[gdal-dev] Update on RFC 62: Raster algebra

Fri Sep 23 05:19:23 PDT 2016

>> Richard Barnes:
>>In building tile/block managers, I too have found it difficult to use iterators or design algorithms without specifically considering both tiles/blocks >>and cells. Without doing so, it is very easy to write code which is (extremely) cache inefficient.

I think that is also Ari's main objection and a valid one too. It is possible to qualify "extremely" though: for pixel-by-pixel operations it means having to cache a whole row of blocks for each band, rather than a single block (or do some really expensive swapping). So in the worst case, I have blocks that are one full column of the band, then I need to cache the complete dataset. In the best case I have blocks that are a single row and I need to cache only a single block.

My personal justification for going this route anyway is that I intend to do operations on multiple bands that may have different block sizes. Now imagine a design the works on the basis of blocks and that keeps blocks in cache until they are no longer needed.  In the worst case I would have a combination of bands where one has full rows as blocks and the other has full columns as blocks; I would then need to cache the complete dataset. In the best case I would have two datasets with identical block sizes and I would need to cache only a single block per dataset.

So, in both solutions there is a worst case that requires caching the whole dataset and a best case requiring only a single block per dataset. In both solutions the problem can be solved if you can control the block sizes. I can see that row-by-row will be problematic more often than block-by-block, but the extremes are the same.

I think another problem people see with the row-by-row solution is that it does not parallelize well. However, I do not think that is a real problem because it is possible to rewrite a large row-by-row operation as a number of row-by-row operations on subsets (possibly blocks, but not necessarily so) of the raster data sets.

>> I'm not sure if flow algebras have arisen in the discussion yet, but they come to mind when I think of raster algebras. 
>> They permit operations in
>> which the values of "downstream" cells are functions of upstream cells. In such a case, efficient calculations are then driven both by blocking and >> by the data itself. In recent work, I've found that a number of flow algebra functions can be written by considering only one block at a time (link, >> link). I'm working on generalizing the concept now and can imagine it forming an easy way to quickly add general terrain analysis functionality.

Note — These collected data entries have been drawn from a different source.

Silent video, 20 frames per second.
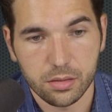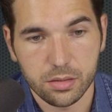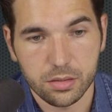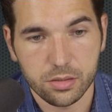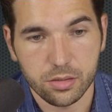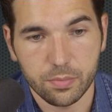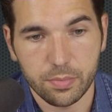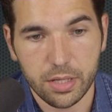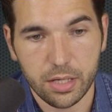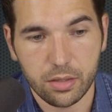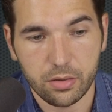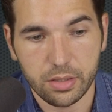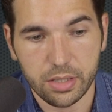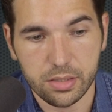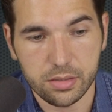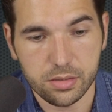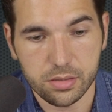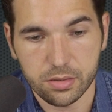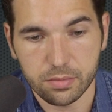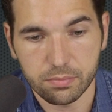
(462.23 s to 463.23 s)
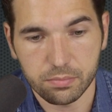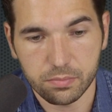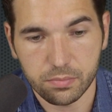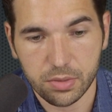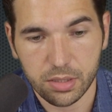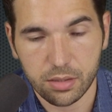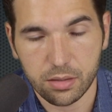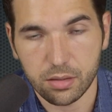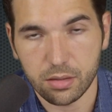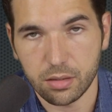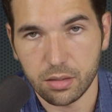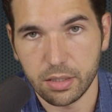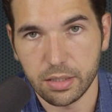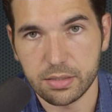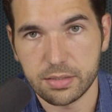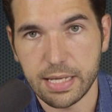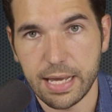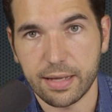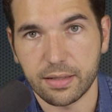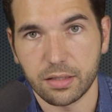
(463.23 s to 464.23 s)
So Beto is
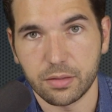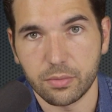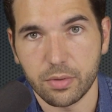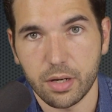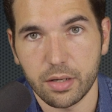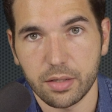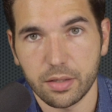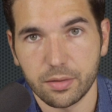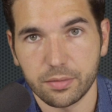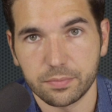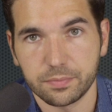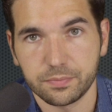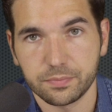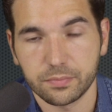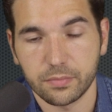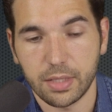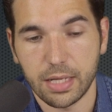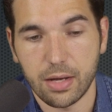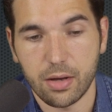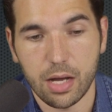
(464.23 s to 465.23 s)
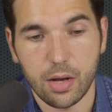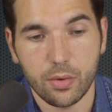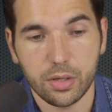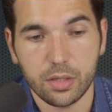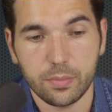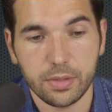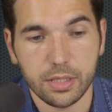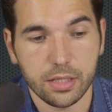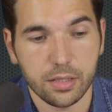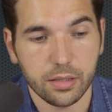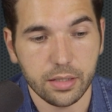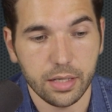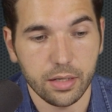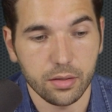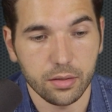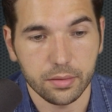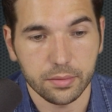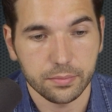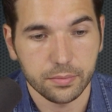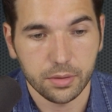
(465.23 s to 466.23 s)
exactly right here. Now, I want to be
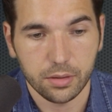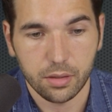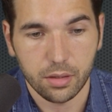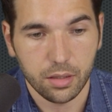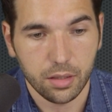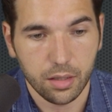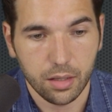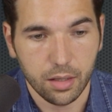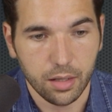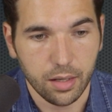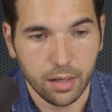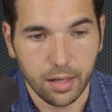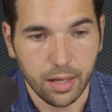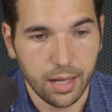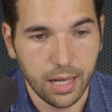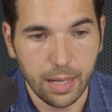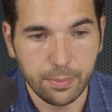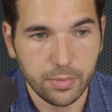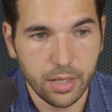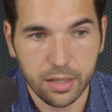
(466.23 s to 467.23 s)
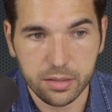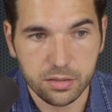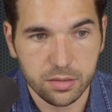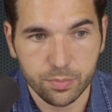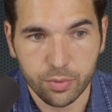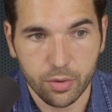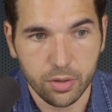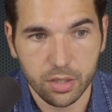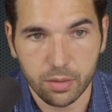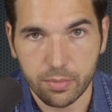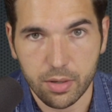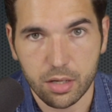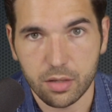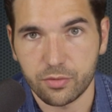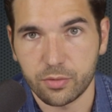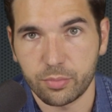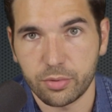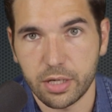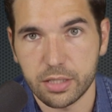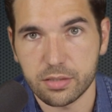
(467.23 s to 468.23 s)
clear. I'm not supporting
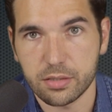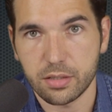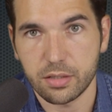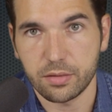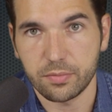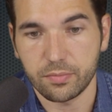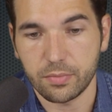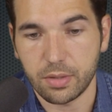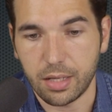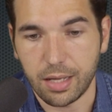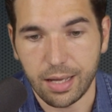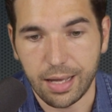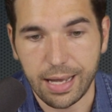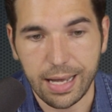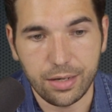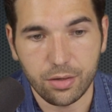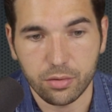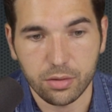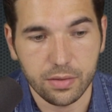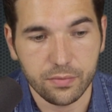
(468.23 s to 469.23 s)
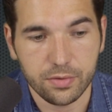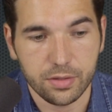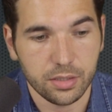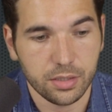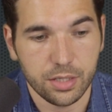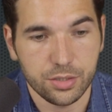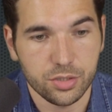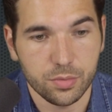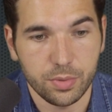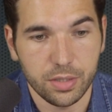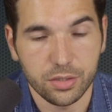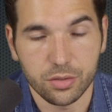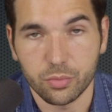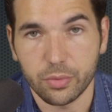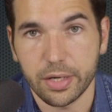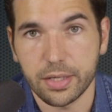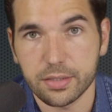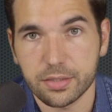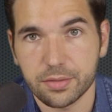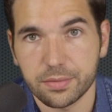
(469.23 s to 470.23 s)
Beto for president. I don't even think he should be in the
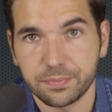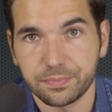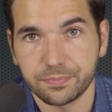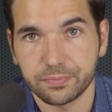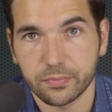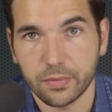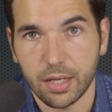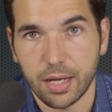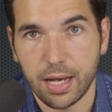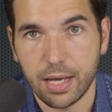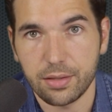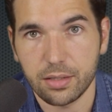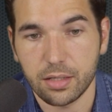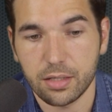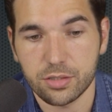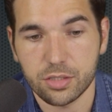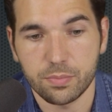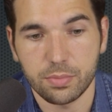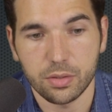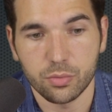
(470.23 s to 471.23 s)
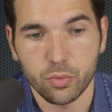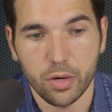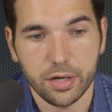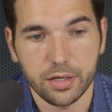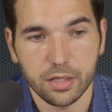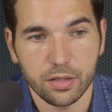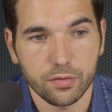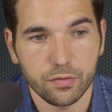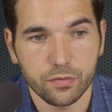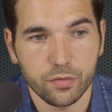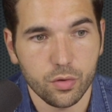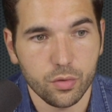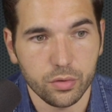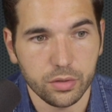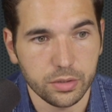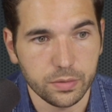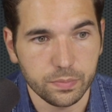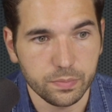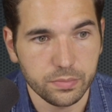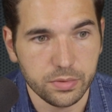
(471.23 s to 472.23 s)
race. I think he should be running
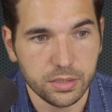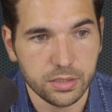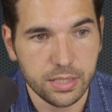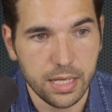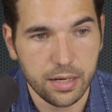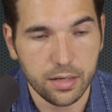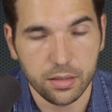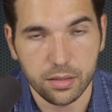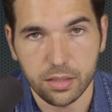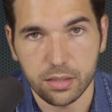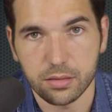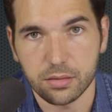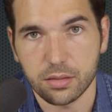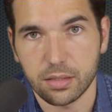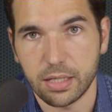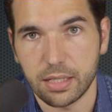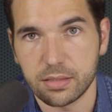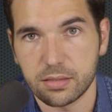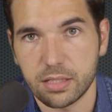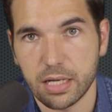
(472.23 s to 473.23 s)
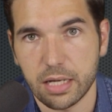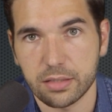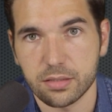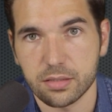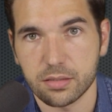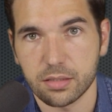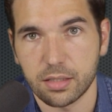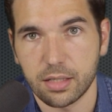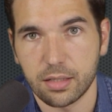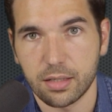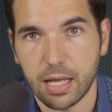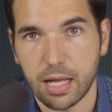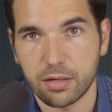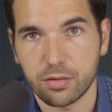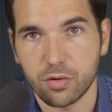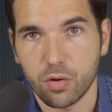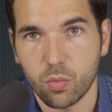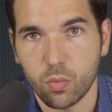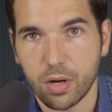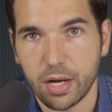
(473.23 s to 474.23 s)
for Senate in, in Texas again. I
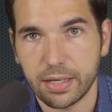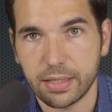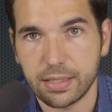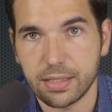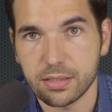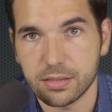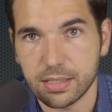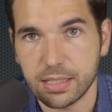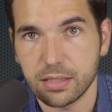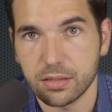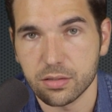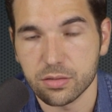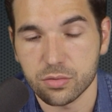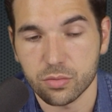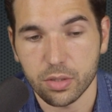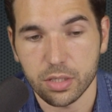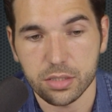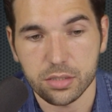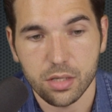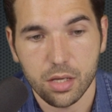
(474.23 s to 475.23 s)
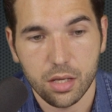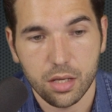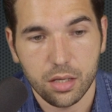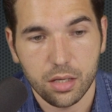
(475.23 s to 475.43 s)
don't know why he's in this race.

Ari has mentioned catchment delineation, so it certainly is an interest.  The fill algorithm has been a computational bottleneck for me, so I will read your paper with interest too. And I would be highly interested in your generalized flow algebra, IMO there is great potential for generalized spatial analysis that sits somewhere between the hard-baked tools in GIS software and the low level raster data interface of, say, GDAL.